Beauté du soir
Tandis que je la cherchais dans un livre,
La beauté m’est apparue soudain dehors.
J’avais un instant détourné mes yeux ivres
De mots lus sur le papier et, comme on sort
D’un songe, j’ai vu changer le paysage.
J’avais passé le fin voile des rideaux
Et celui des obsessions, et tel un sage
Je contemplais le ciel, ce libre préau,
Qu’éternellement les grands arbres soutiennent
Et que l’oiseau habite et chante le jour.
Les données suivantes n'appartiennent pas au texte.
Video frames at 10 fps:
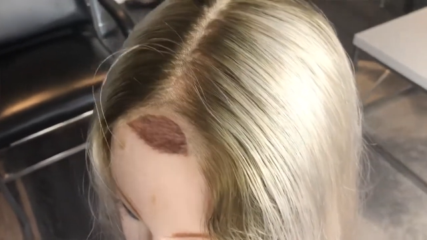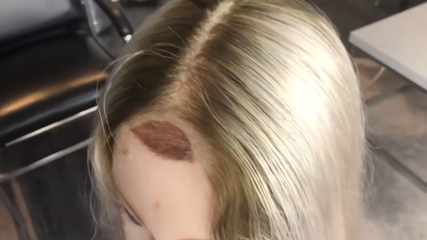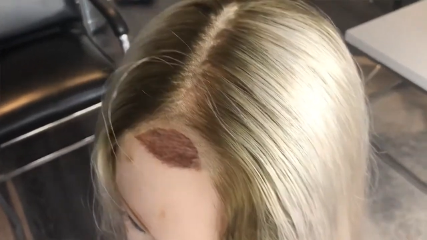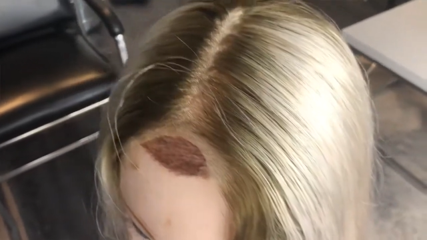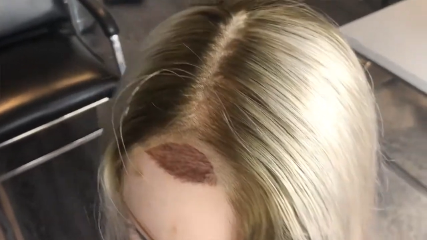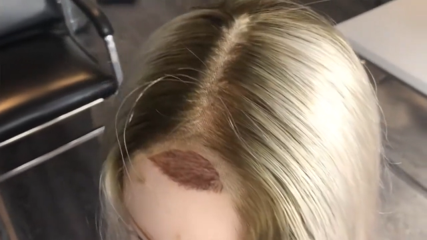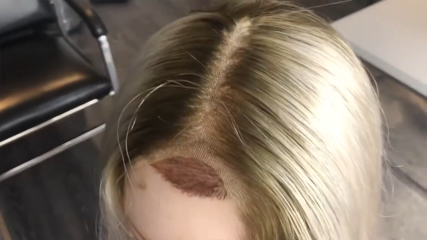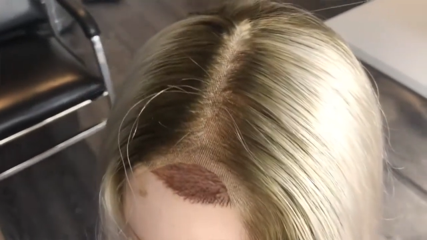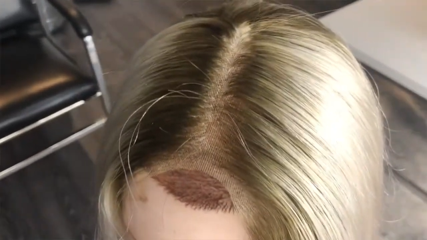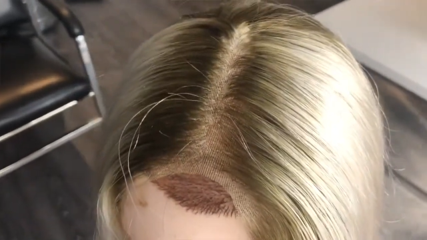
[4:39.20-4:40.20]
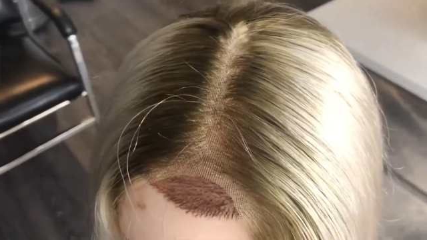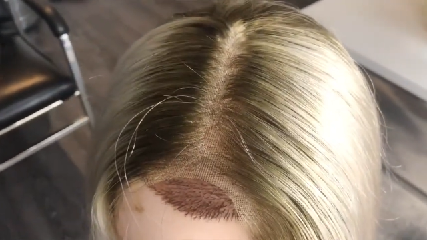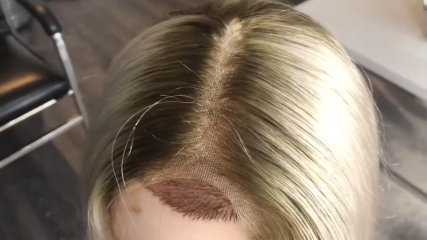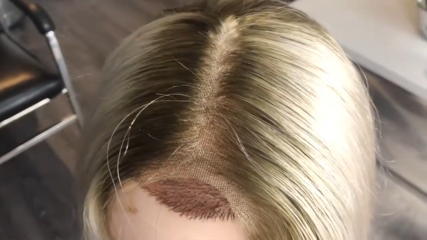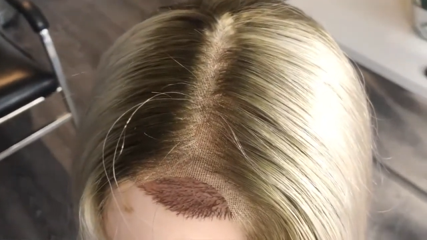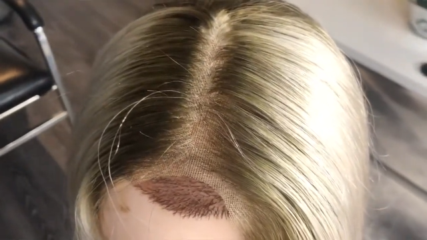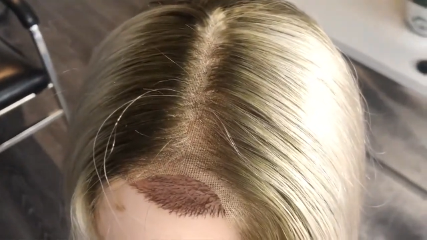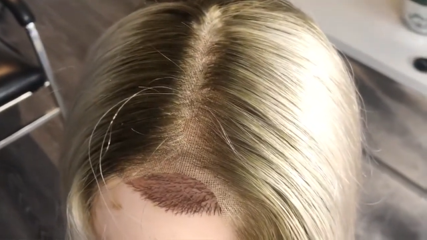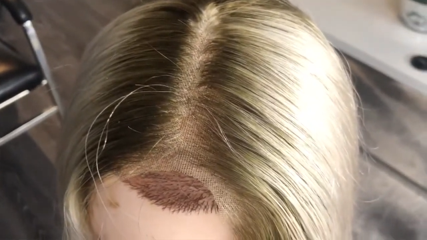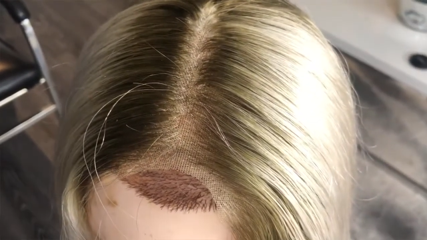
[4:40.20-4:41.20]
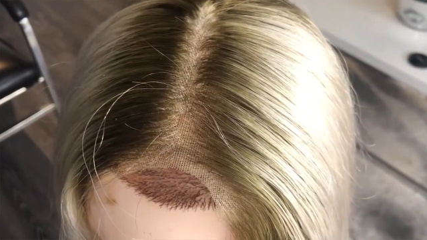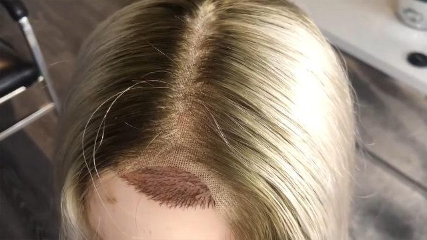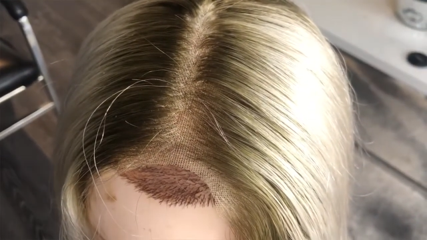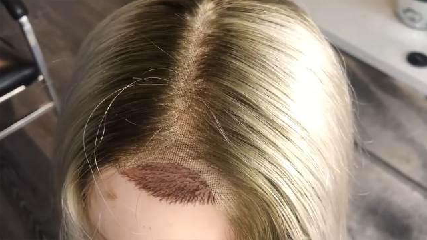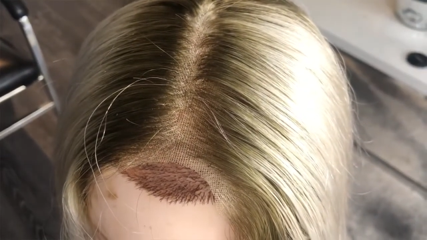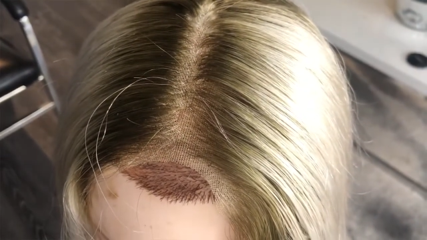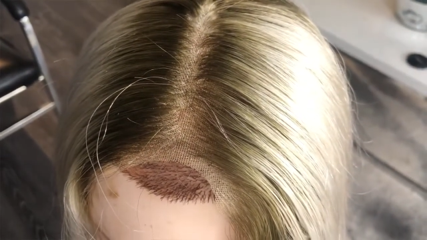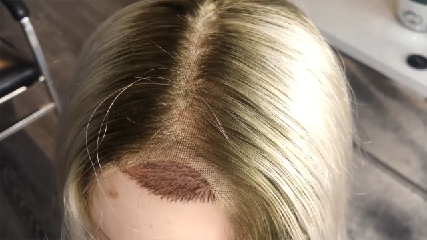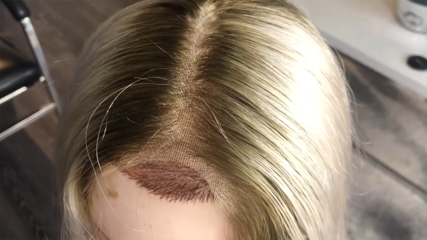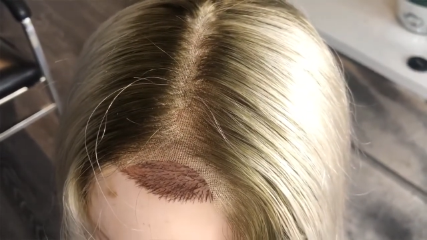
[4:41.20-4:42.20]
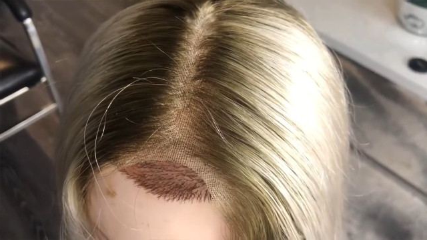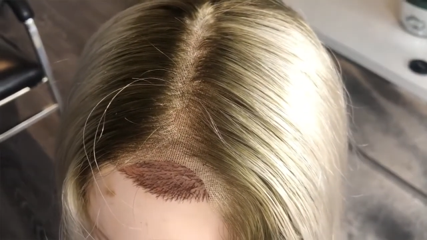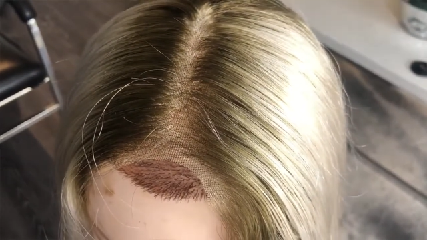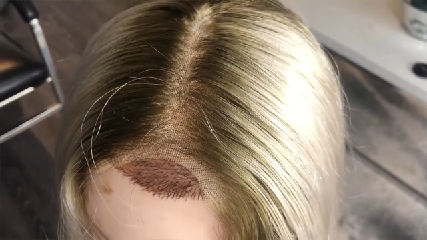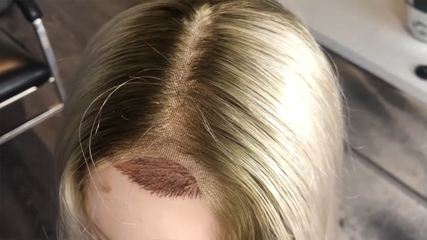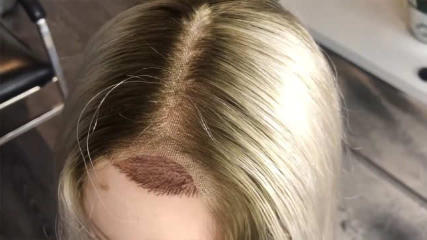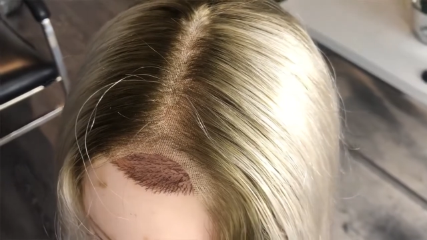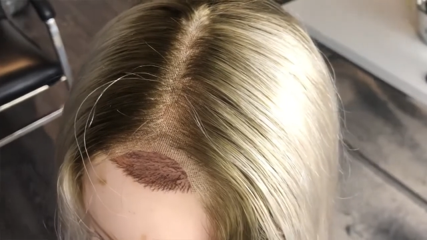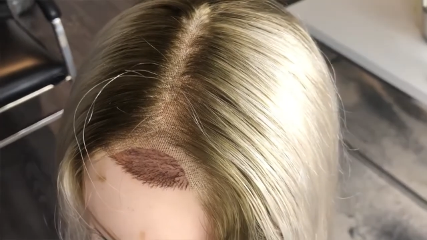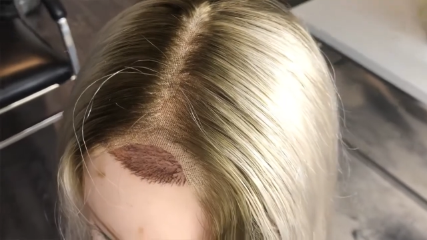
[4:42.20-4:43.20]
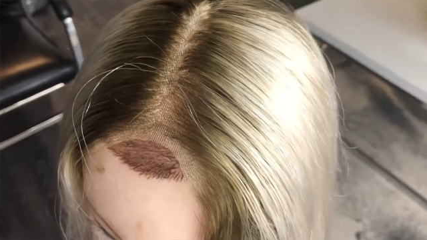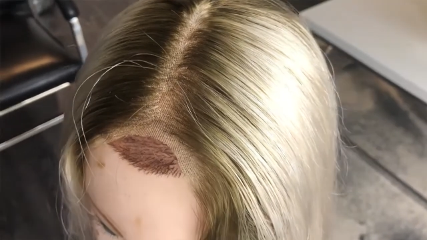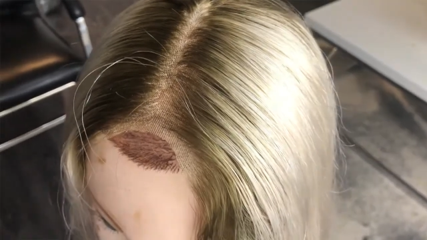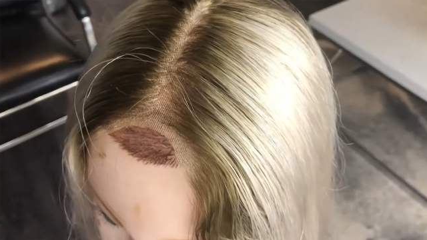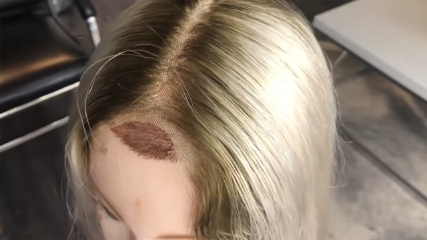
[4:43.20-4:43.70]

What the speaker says: Nobody's mouth can be seen.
Je le vis ainsi passer d’un bleu à peine
Dessiné à un gris léger ; un jour sourd
Entra par les fenêtres, douce pénombre,
C’était le soir qui sans façon s’invitait.
Heure précieuse où la vie sans encombre
Applaudit ceux dont on ne se souciait
Avant que ne s’installe l’épidémie.
Ce joindre à ce concert qui vibre partout
Dans l’air libère des heures asservies ;
Heureux de ce tintamarre quelque peu fou,
Hommage bref et rituel aux soignants,
Que nous faisons sur nos balcons à vingt heure,
Et puis encore partage bienfaisant,
Désir que la maladie ne soit vainqueure.